**Records to process**:
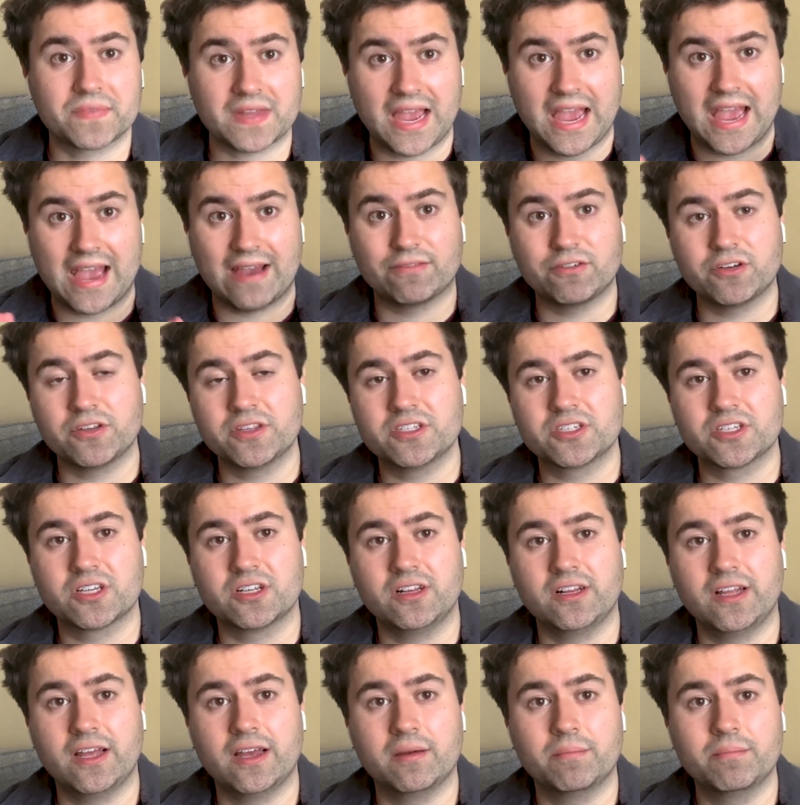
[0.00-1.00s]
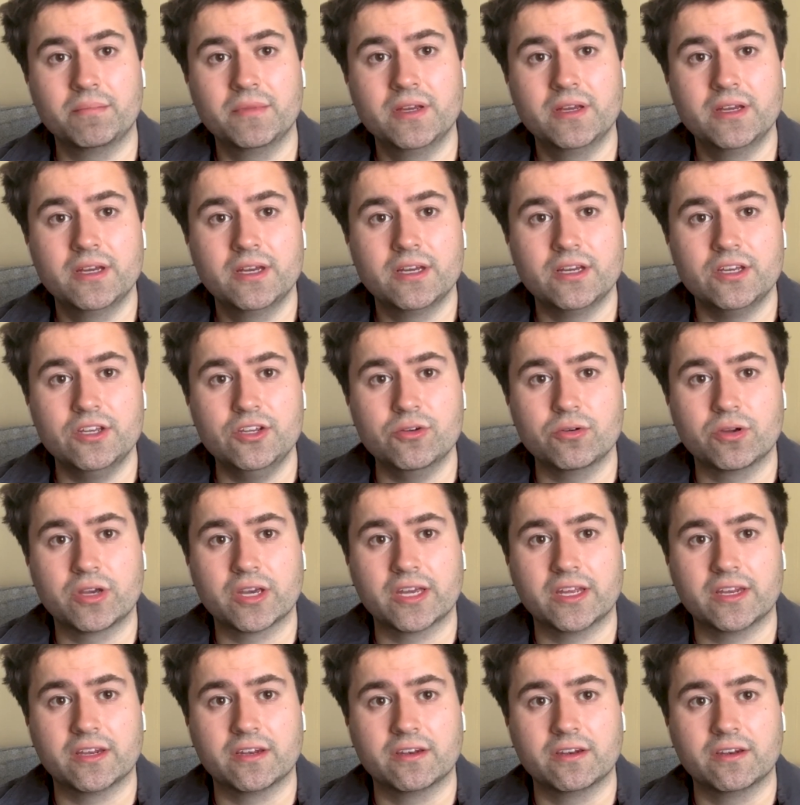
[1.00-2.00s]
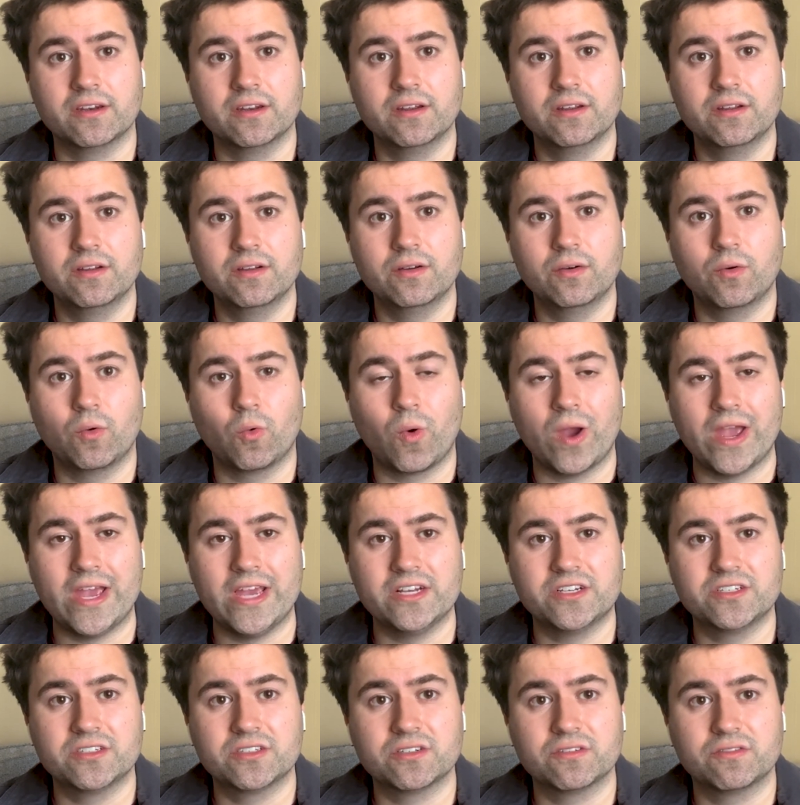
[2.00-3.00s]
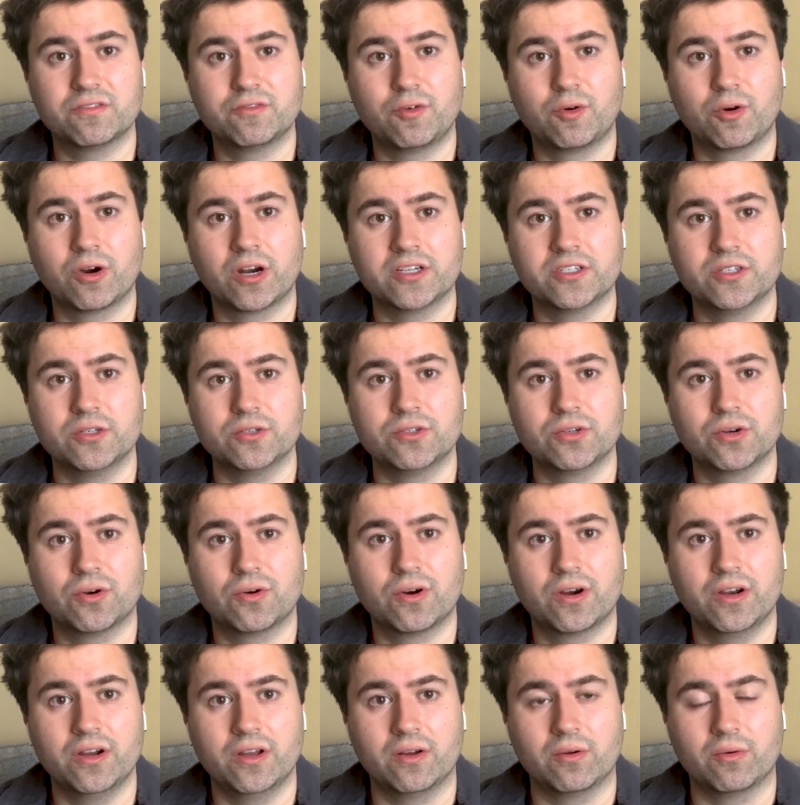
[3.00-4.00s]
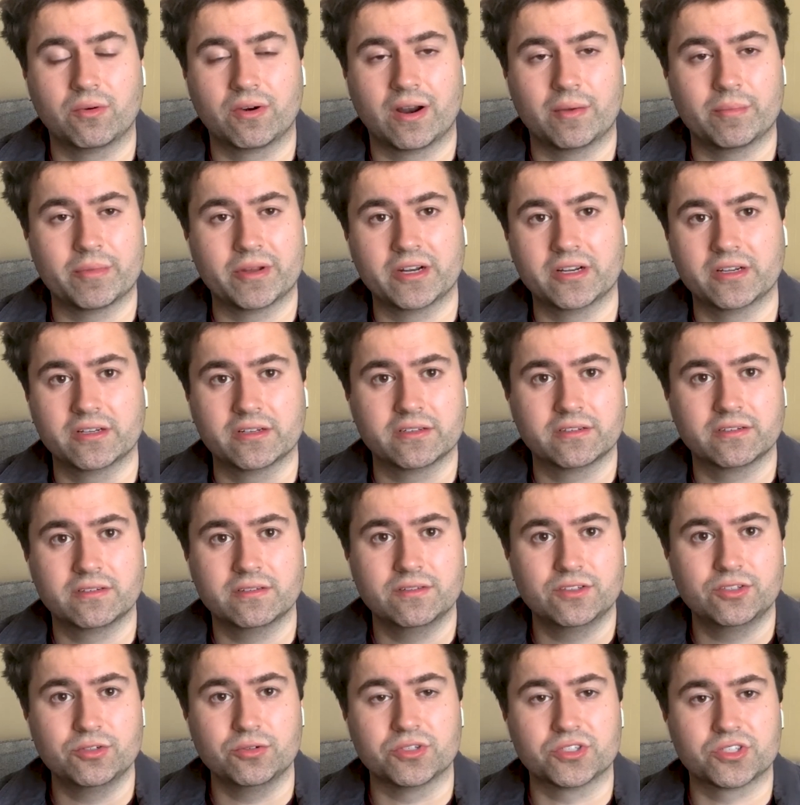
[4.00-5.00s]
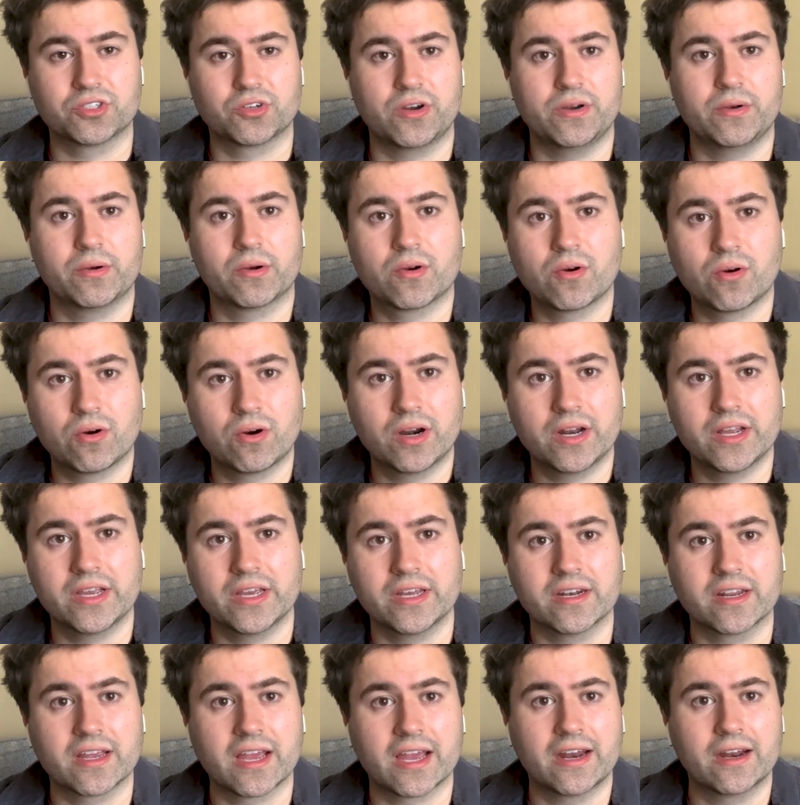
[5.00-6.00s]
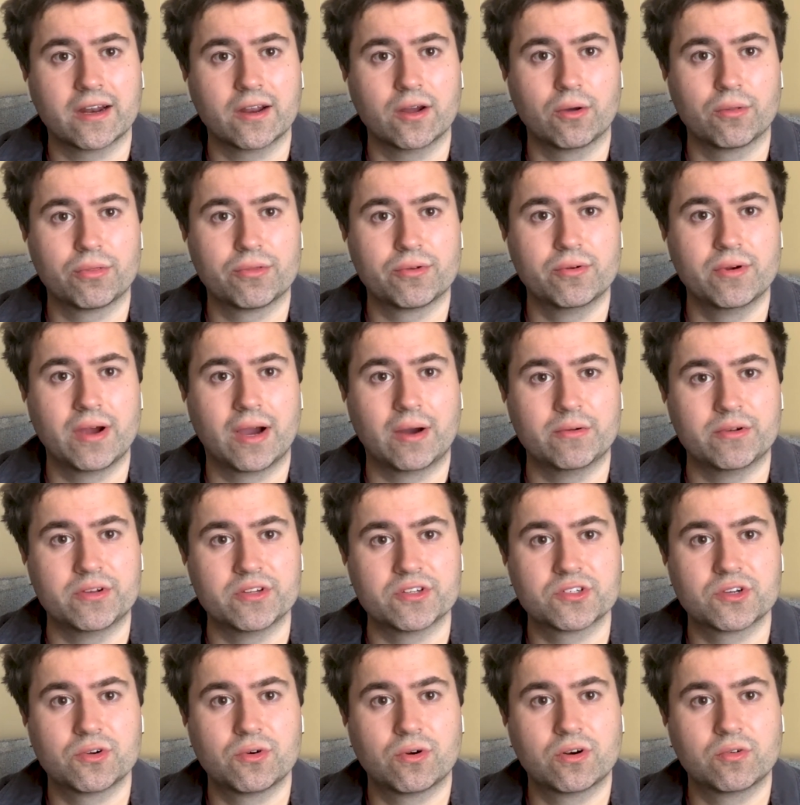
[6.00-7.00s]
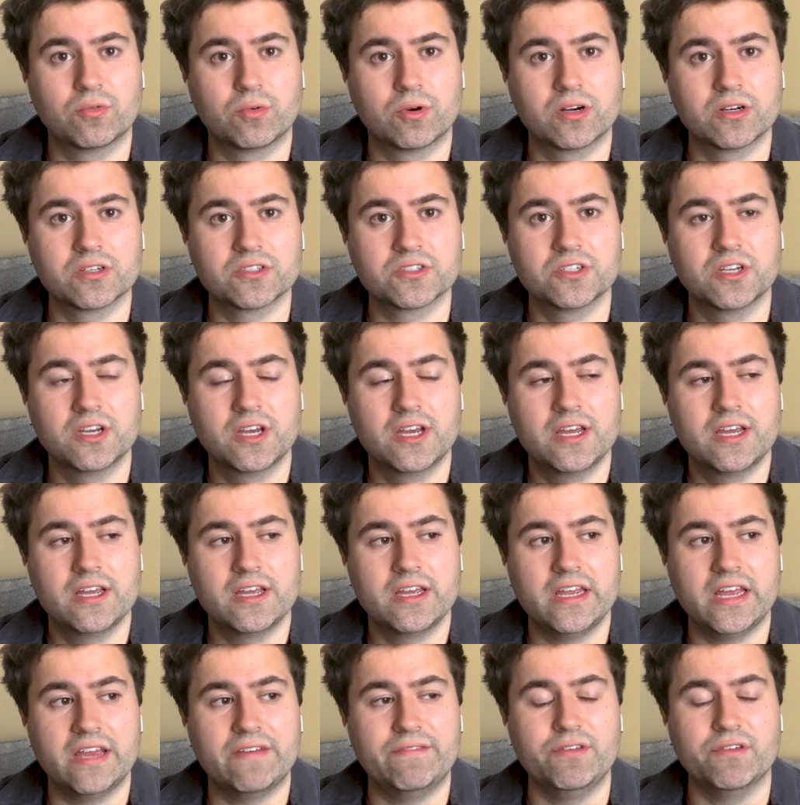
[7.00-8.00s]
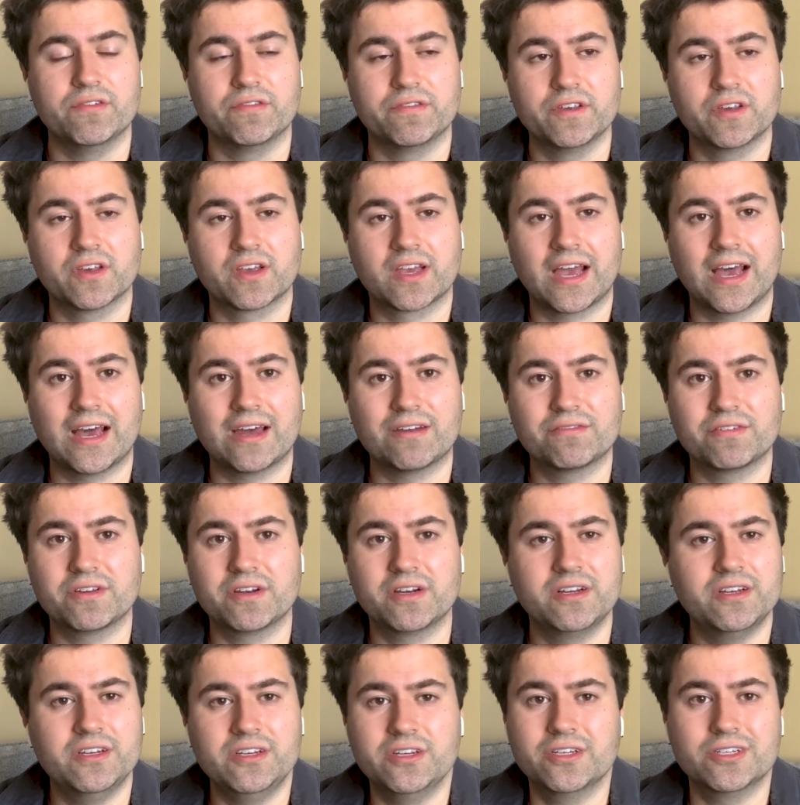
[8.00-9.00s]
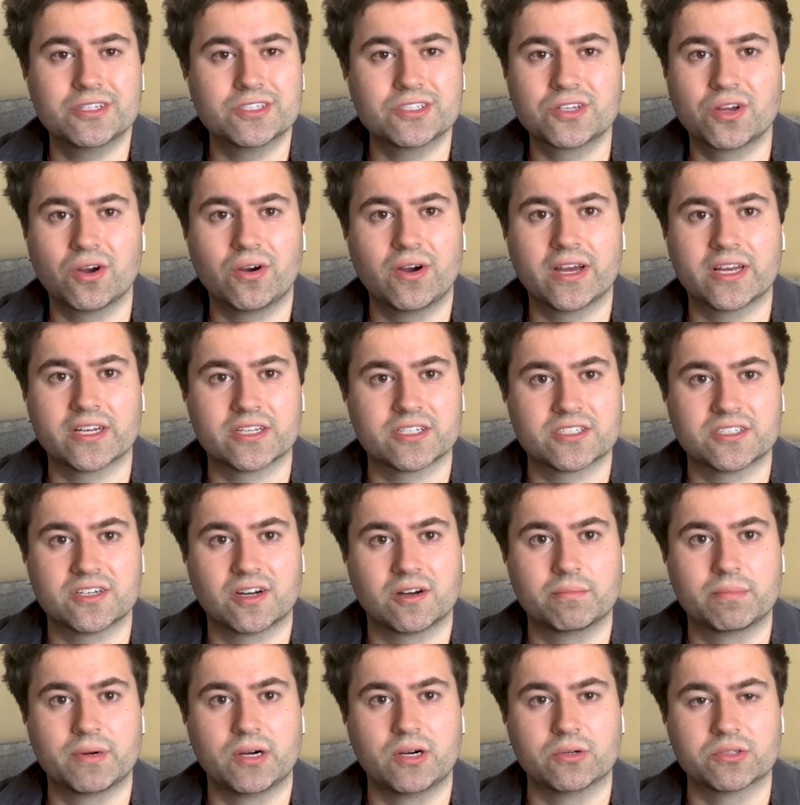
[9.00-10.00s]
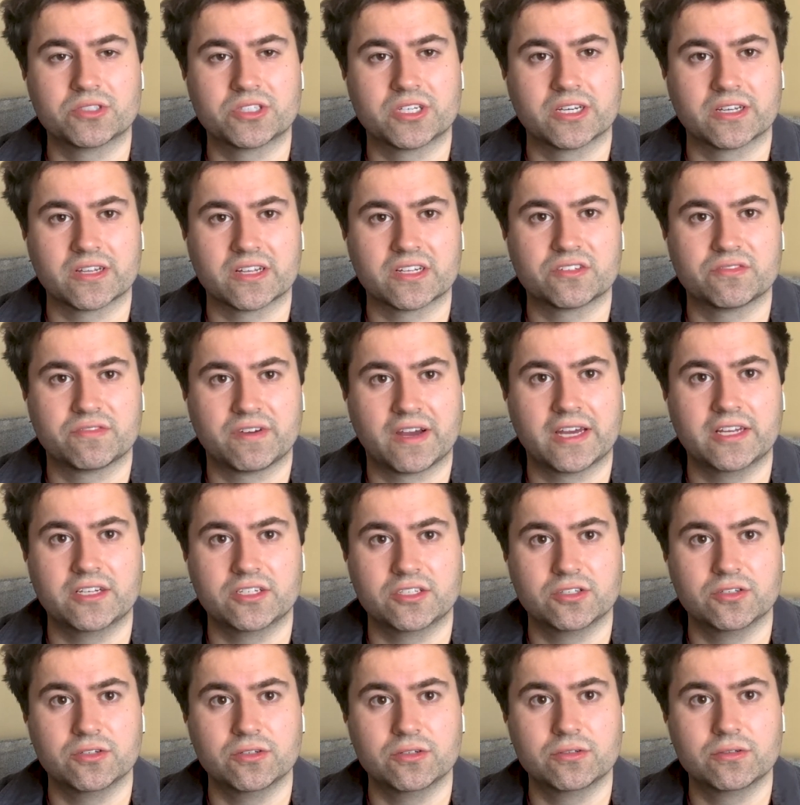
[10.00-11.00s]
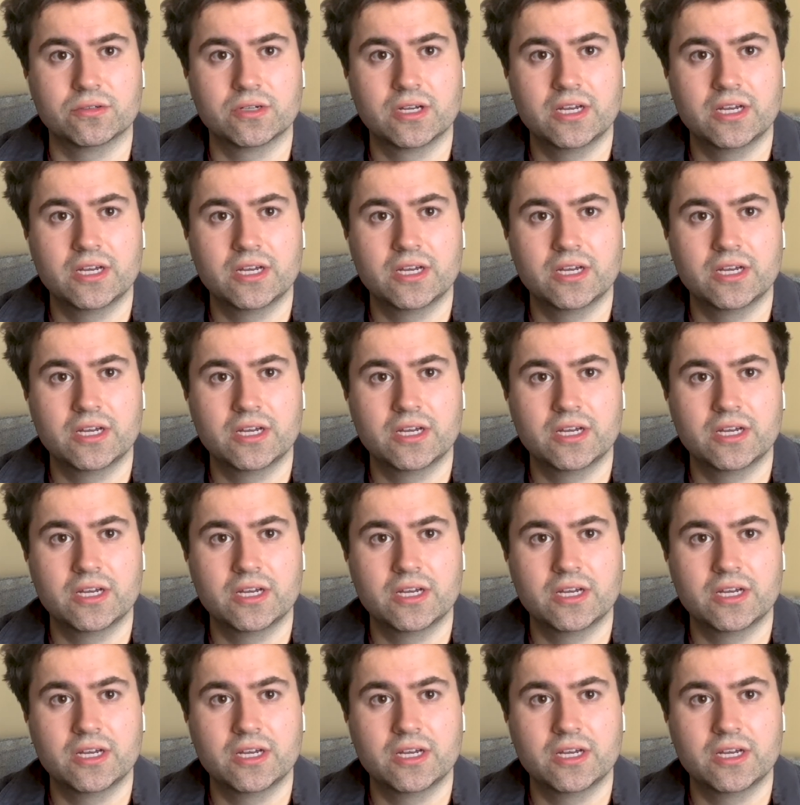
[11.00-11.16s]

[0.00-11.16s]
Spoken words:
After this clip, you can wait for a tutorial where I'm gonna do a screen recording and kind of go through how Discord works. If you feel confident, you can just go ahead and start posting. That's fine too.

**Your instructions**: Reproduce the records, all of them, word for word; omit the pictures.

**Solution for this problem**:
[0.00-1.00s]
[1.00-2.00s]
[2.00-3.00s]
[3.00-4.00s]
[4.00-5.00s]
[5.00-6.00s]
[6.00-7.00s]
[7.00-8.00s]
[8.00-9.00s]
[9.00-10.00s]
[10.00-11.00s]
[11.00-11.16s]

[0.00-11.16s]
Spoken words:
After this clip, you can wait for a tutorial where I'm gonna do a screen recording and kind of go through how Discord works. If you feel confident, you can just go ahead and start posting. That's fine too.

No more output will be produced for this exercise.